Last September, a group of aikidoists from all over the Milwaukee area got together in the park for an afternoon of informal weapons training. It was great fun, and we all lamented that no one had come up with it earlier in the year, before the Wisconsin weather began to drop hints of the coming winter. As it was, we had to be satisfied with one such event last year.
This year, I took it upon myself to make sure there were more of these. I had a brand new list of aikido Facebook friends I'd met at recent seminars, and I started talking to all of them last month about setting up three or four of these events for the coming summer. We had the first of them the first weekend in June. What follows is a list of observations from the event; I don't have a story here that comes to a single point.
Training outdoors requires greater attention to footwork.
Every step out in the grass must be a real, deliberate step. Even kata I knew very well were fumbling messes when I wasn't paying attention to my feet. Every little foot movement, even the move colloquially known as a "slide", demanded that my foot be deliberately and entirely lifted off the ground. It was quite different from the dojo, where an aikidoist can get away with "skating"on the mat (some clubs even prefer it).
Weapons training levels the playing field.
Get a group of people from a bunch of different aikido clubs together and the hardest thing to get them to do as a group will be weapons work. The Saito, Tohei, and Saotome lineages (for example) all teach essentially the same kotegaeshi but have vastly different weapons curricula. What this means at a gathering like the one in the park is that everything, no matter how basic, must be taught to the group as if to brand-new beginners, even if the group includes some black belts who have been training for decades.
I'm getting better, but I'm still not good enough.
Aikido's movements are largely based on kenjutsu, which means, in theory, that weapons training ought to be using mostly the same muscles as taijutsu (unarmed training).
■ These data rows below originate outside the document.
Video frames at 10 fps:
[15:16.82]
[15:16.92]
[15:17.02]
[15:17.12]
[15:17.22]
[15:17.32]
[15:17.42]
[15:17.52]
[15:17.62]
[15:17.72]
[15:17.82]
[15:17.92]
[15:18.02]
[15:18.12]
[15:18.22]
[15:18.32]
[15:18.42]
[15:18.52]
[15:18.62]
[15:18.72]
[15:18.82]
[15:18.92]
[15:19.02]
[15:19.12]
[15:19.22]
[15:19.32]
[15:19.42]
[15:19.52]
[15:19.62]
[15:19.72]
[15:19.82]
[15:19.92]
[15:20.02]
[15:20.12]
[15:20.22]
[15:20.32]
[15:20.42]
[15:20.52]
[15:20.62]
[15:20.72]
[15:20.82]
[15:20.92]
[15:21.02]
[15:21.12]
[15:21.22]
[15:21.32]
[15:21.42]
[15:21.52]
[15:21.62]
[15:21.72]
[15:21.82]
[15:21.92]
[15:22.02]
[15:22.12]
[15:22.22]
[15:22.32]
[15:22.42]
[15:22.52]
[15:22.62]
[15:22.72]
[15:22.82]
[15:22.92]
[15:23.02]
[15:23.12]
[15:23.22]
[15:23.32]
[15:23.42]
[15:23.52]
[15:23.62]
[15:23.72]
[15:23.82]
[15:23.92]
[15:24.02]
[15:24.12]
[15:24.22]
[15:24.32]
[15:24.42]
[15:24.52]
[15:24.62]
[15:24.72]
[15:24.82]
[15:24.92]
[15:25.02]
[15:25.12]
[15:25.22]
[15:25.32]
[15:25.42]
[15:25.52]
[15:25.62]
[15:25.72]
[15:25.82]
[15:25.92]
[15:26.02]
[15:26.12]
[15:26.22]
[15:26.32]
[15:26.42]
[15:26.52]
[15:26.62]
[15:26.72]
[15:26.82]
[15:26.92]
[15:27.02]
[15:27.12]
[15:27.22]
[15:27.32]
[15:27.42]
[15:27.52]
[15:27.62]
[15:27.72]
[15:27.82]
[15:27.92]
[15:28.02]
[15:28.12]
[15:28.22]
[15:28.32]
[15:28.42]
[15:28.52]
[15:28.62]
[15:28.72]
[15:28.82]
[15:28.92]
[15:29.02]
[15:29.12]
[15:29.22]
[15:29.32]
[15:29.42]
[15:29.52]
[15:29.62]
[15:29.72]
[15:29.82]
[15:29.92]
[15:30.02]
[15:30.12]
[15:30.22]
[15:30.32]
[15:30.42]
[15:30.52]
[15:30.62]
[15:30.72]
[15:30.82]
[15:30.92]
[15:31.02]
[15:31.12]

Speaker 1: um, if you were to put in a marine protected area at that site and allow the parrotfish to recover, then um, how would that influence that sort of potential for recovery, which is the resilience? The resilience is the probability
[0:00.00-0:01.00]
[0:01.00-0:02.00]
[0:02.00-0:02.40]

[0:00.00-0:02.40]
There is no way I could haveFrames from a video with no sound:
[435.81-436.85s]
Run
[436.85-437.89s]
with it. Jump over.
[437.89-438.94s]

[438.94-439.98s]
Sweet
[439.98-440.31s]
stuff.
This in turn means that if I'm doing it right, my arms, shoulders, and back shouldn't be hurting too much afterward. At the end of two hours with the jo and then the bokken, my abs were sore rather than my arms or my back. I took this for a good sign: finally, I supposed, I had managed to use weapons from my center rather than my arms and back. When I woke up the next morning, though, my previously injured wrist
were very angry with me.
Outdoor training means being stared at.
We have managed to find a pretty secluded place for our gatherings, but a public park is still a public park. More than once, a motorist who was just coming by to park or turn around slowed way down to watch the spectacle of more than a dozen grown men and women apparently playing with sticks and wooden swords. One of them had her window rolled down and went by so slowly that my training partner and I could read her lips as she wondered aloud, "What the fuck?"
All in all, aikido in the park is an interesting and educational experience, and there are much worse reasons to get a bunch of friends together. There's another one coming up late in July. Come join us if you're in the Milwaukee area.